I thought that meant I was good at meditation...and maybe it does. I'm not quite sure where meditation and mindfulness overlap. Or if meditation has been commercialised to the point where you're not expected to find your own path.
Doubting I knew anything about mediation, I started to read more about meditation, also mindfulness. I began listening to meditations conducted by people. I downloaded some apps. I kind of lost my way a bit. Some meditations were just too fast for me. Some voices made me laugh at their exaggerated sounds - as if they were trying too hard to be deeply soulful or something. Some of the apps just had too much in it, or too many add-ons I didn't need, or cost too much. I resent commercialisation of things we intrinsically know.

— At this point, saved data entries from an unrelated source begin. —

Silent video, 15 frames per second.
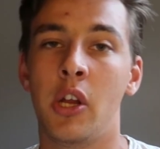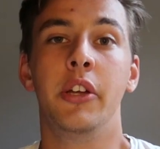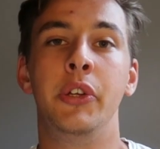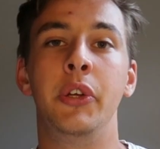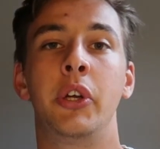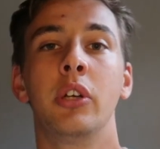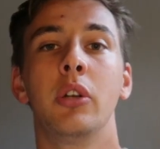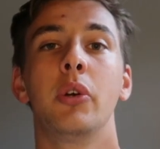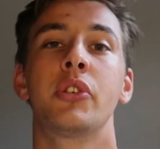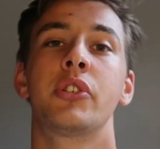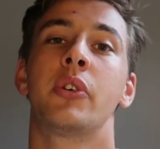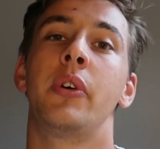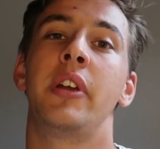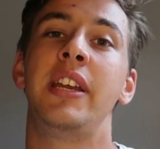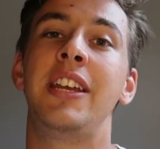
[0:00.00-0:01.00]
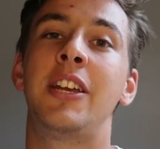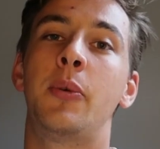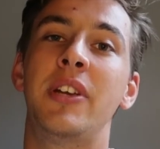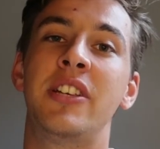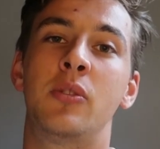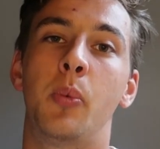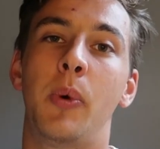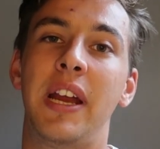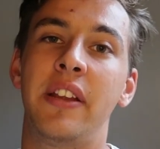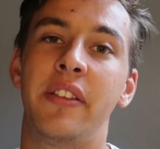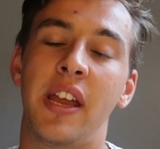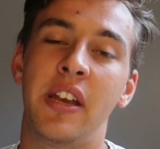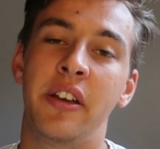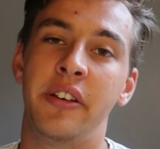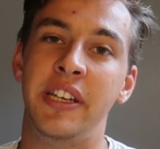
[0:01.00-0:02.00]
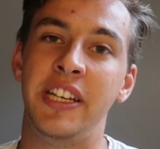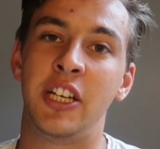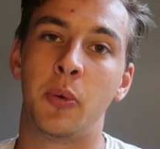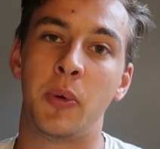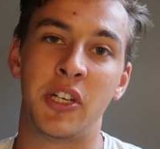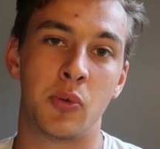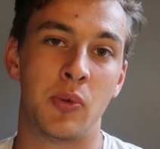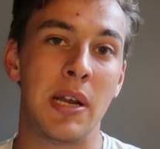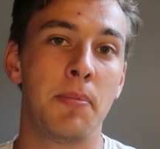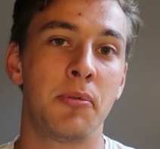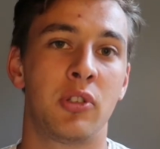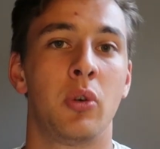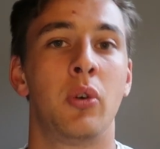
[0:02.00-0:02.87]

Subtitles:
You can also increase weight and decrease reps.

Lately, I've gone back to my thing. Sitting silently in nature. But in the past, when thoughts of the day-to-day things filled my mind, I didn't find meditation all that restful or deep or whatever the books told me it should be. So now I've begun to use some of the techniques that I've read about - the ones that worked for me, or resonated within me.
I welcome whatever random thought flits through my mind, give it some love and send it on its way. After enough of these have past, I feel my mind give a big sigh, and it gets into deeper stuff. Sometimes I solve problems in my story (whatever one I'm writing, or some I've written in the past that are in the files but not finished. The one called Past Lives, which led me down this rabbit hole has been given a lot of thought and is bubbling waiting to be rewritten...soon!). Sometimes I can order my thoughts about the world, or whatever issue is bugging me. Sometimes I feel like a domino falls in my brain and I have this chain of thoughts that I follow like Alice down that rabbit hole. I've no clue where those thoughts are taking me, but I'm more than comfortable in my mind, so I'm happy to roam anywhere, discover anything.
Meditation, for me anyway, is about finding my calm place. The place where I can think, dream, problem solve, create. The place where the noise of life quietens and I can be me, be with me. I like it. I like taking myself on this journey into my mind.
Do you meditate? What is meditation for you?